My daughter, lovingly referred to as Cost Center 1, bought me a recipe book to go with the slimming club eating plan. We planned the menus together, picking the recipes most likely to appeal to Mr D and Cost Center 2 (my son). I filled the fridge and freezer with everything I needed to stop me from raiding cakes and biscuits.

The biggest change I had to make was inside. What did I really believe I could achieve? Could I lose a whole 14 lb in 4 months? Could I run a 5km charity run in under 30 minutes? Lightbulb moment! The reason I failed last time was lack of self-belief. I was following the same plan but my mindset was different.
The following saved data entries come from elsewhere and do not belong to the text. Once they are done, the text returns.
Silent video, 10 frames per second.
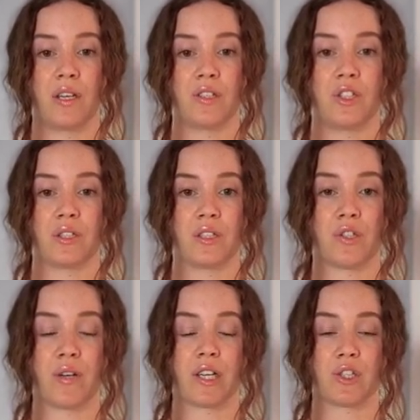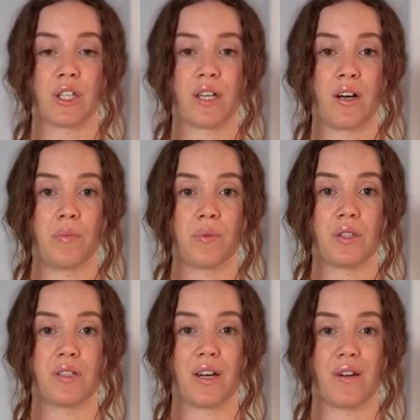Gently tractioning up with
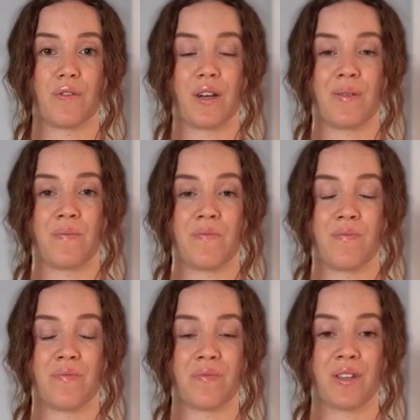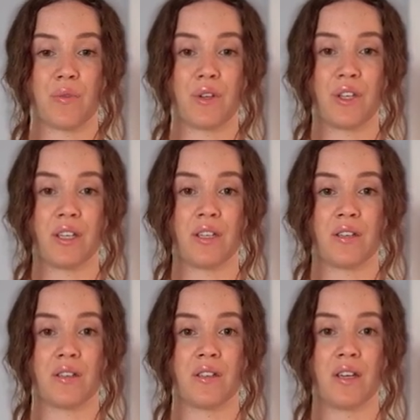the diaphragm. Breathing
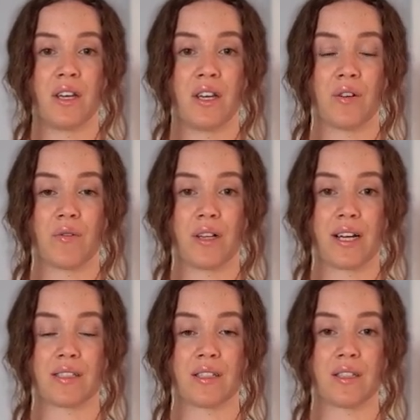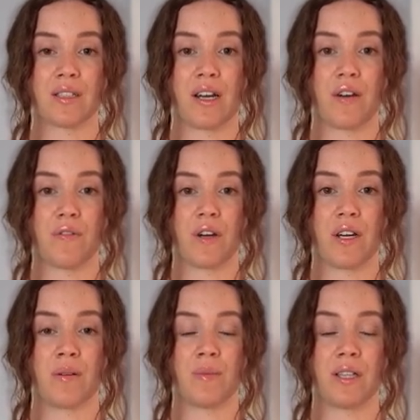in, relaxing the
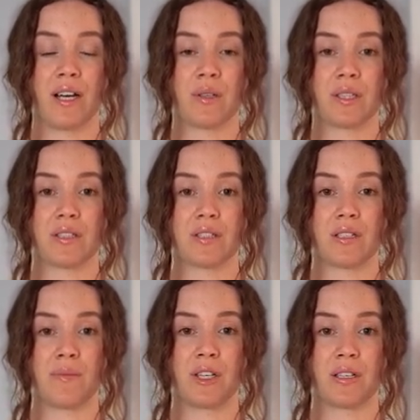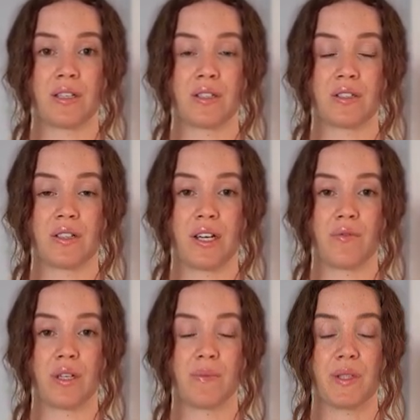diaphragm, allowing the stomach, the side
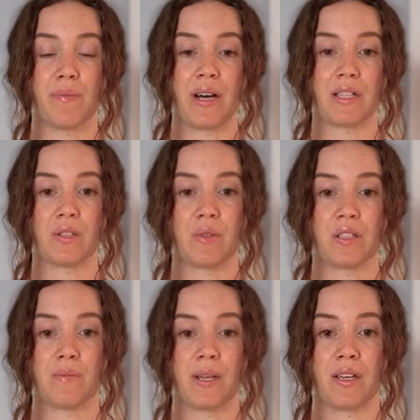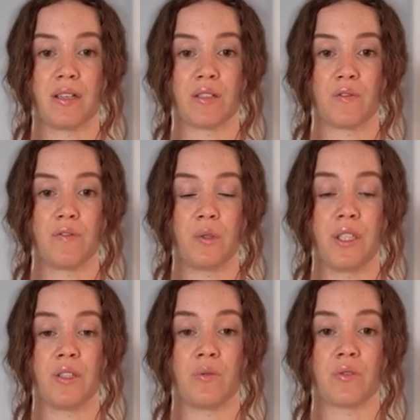ribs, the back to expand fully
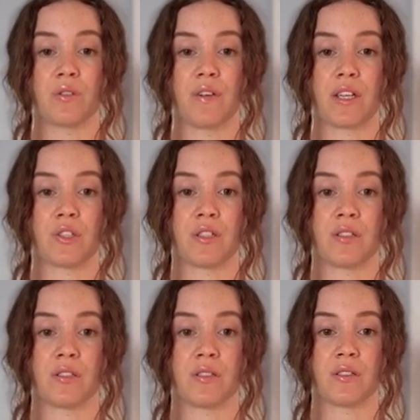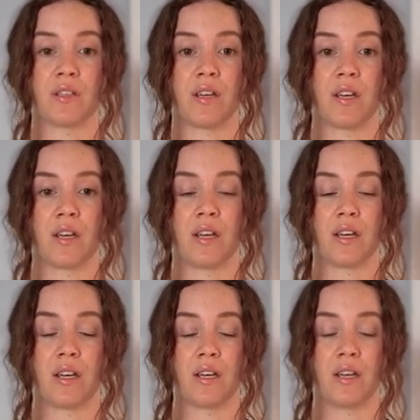in all directions.
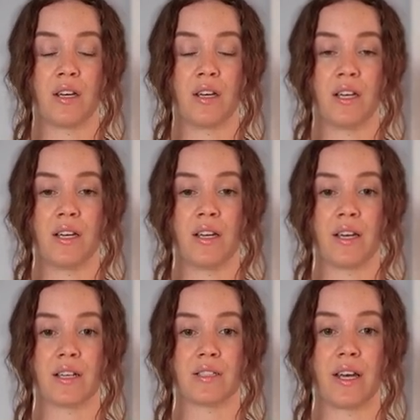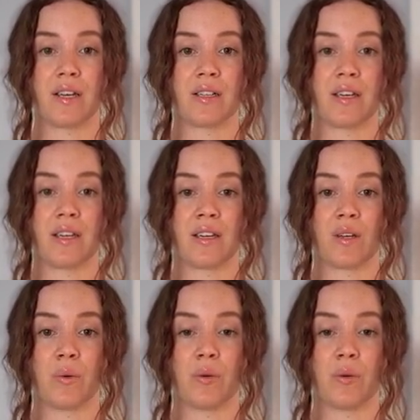And exhaling,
To help motivate myself during testing times ( especially with my mother’s cancer diagnosis), I drew up a reward planner. Little fun things for every pound lost, and luxury items at key milestones. Most weeks showed a pound or two falling off nice and steadily. Not only that, but my running times shortened to the point where I was sure I could run the race under my target time. And so I did. I reached my weight target the week before the race and ran my fastest ever 5k!

Six months down the line, and I’m more or less still at target weight. I know what motivates me. I don’t think I can, I know I can, and that’s what helps my healthy body stay fit. Don’t believe the hype about menopausal weight-gain being inevitable. It most certainly isn’t. What’s worked for you?

Wishing you all a healthy and happy day.